In places like Rajasthan, old buildings feel less like structures and more like living memories. Stone walls hold years of sunlight, weather, and everyday life, slowly blending into their surroundings. Nothing feels frozen in time — spaces quietly evolve, shift use, and find new meaning while still carrying the spirit of what they once were. The project, based in Jodhpur, doesn’t attempt to rewrite history—instead, it works by revealing what already exists, allowing the original architecture to guide the experience. Here are all the details that prove how…

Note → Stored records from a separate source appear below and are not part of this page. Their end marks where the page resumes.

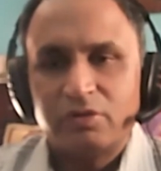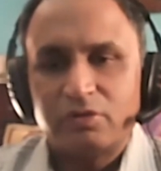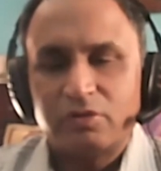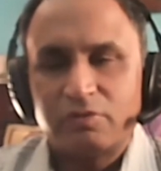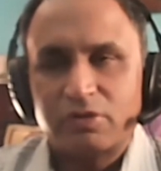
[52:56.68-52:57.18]

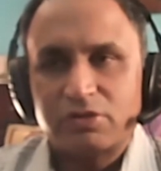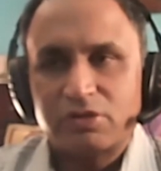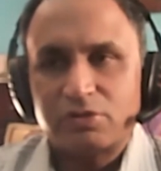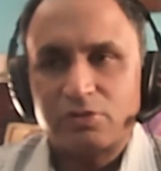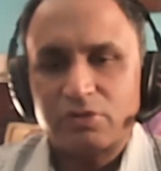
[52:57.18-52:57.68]
You know what is the
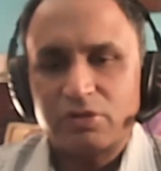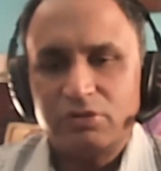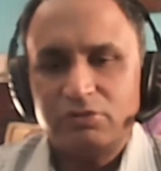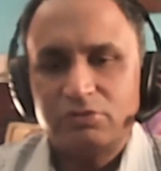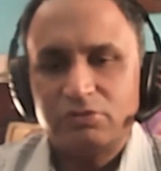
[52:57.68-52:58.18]

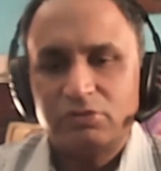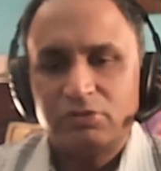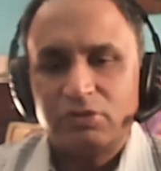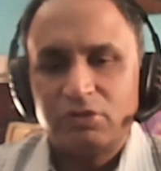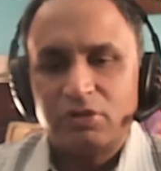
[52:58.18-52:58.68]
slogan?
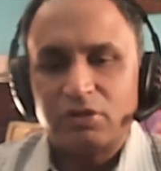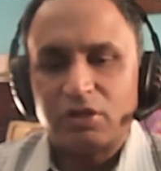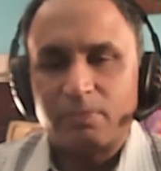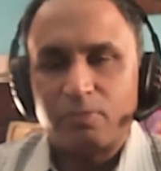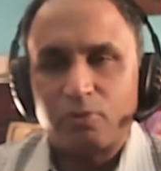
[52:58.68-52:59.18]

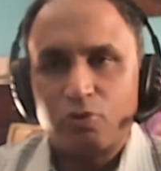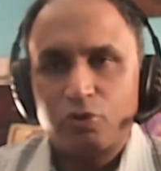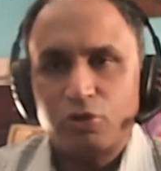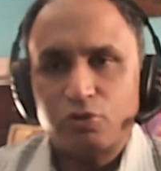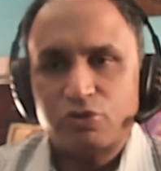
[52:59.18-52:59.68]
The more
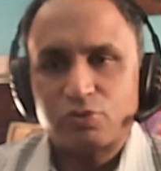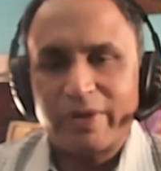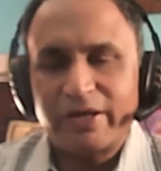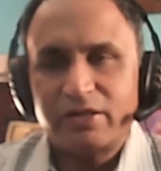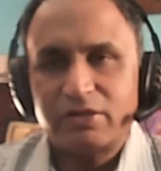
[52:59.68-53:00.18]
you
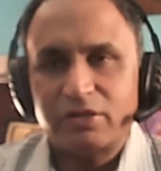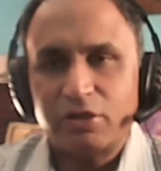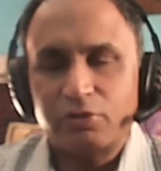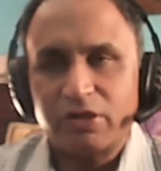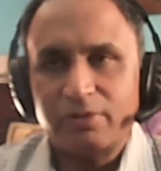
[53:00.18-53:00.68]
sweat
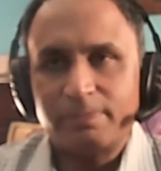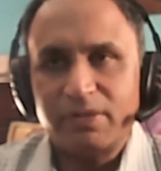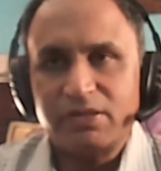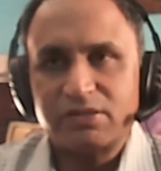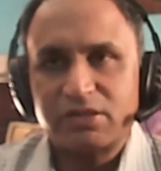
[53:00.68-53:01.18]
during
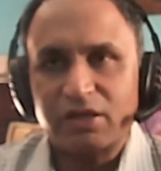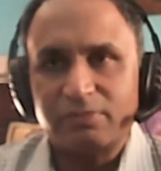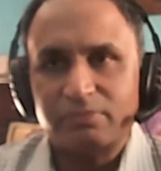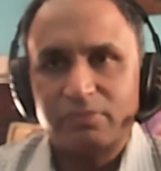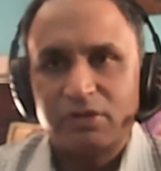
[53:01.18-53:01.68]

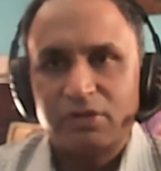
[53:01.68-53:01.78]
peacetime,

Daspan House is a careful restoration of a 1921 sandstone residence in the historic core of Jodhpur, reimagined as a boutique heritage hotel. The project approaches adaptive reuse as an act of reveal rather than transformation, uncovering the original spatial character of the building while introducing a quiet contemporary clarity. Built in locally sourced red sandstone, the house is defined by its material honesty, carved detailing, and strong courtyard planning. The intervention retains the architectural language of arches, jharokhas, and double-height volumes, allowing light, craft, and proportion to shape a restrained yet atmospheric spatial experience rooted in context.
Through Light and Volume
One of the most significant gestures in the restoration is the reintroduction of the building’s spatial depth. Layers added over time have been removed to expose the original double-height volumes, bringing back a sense of openness that was once lost.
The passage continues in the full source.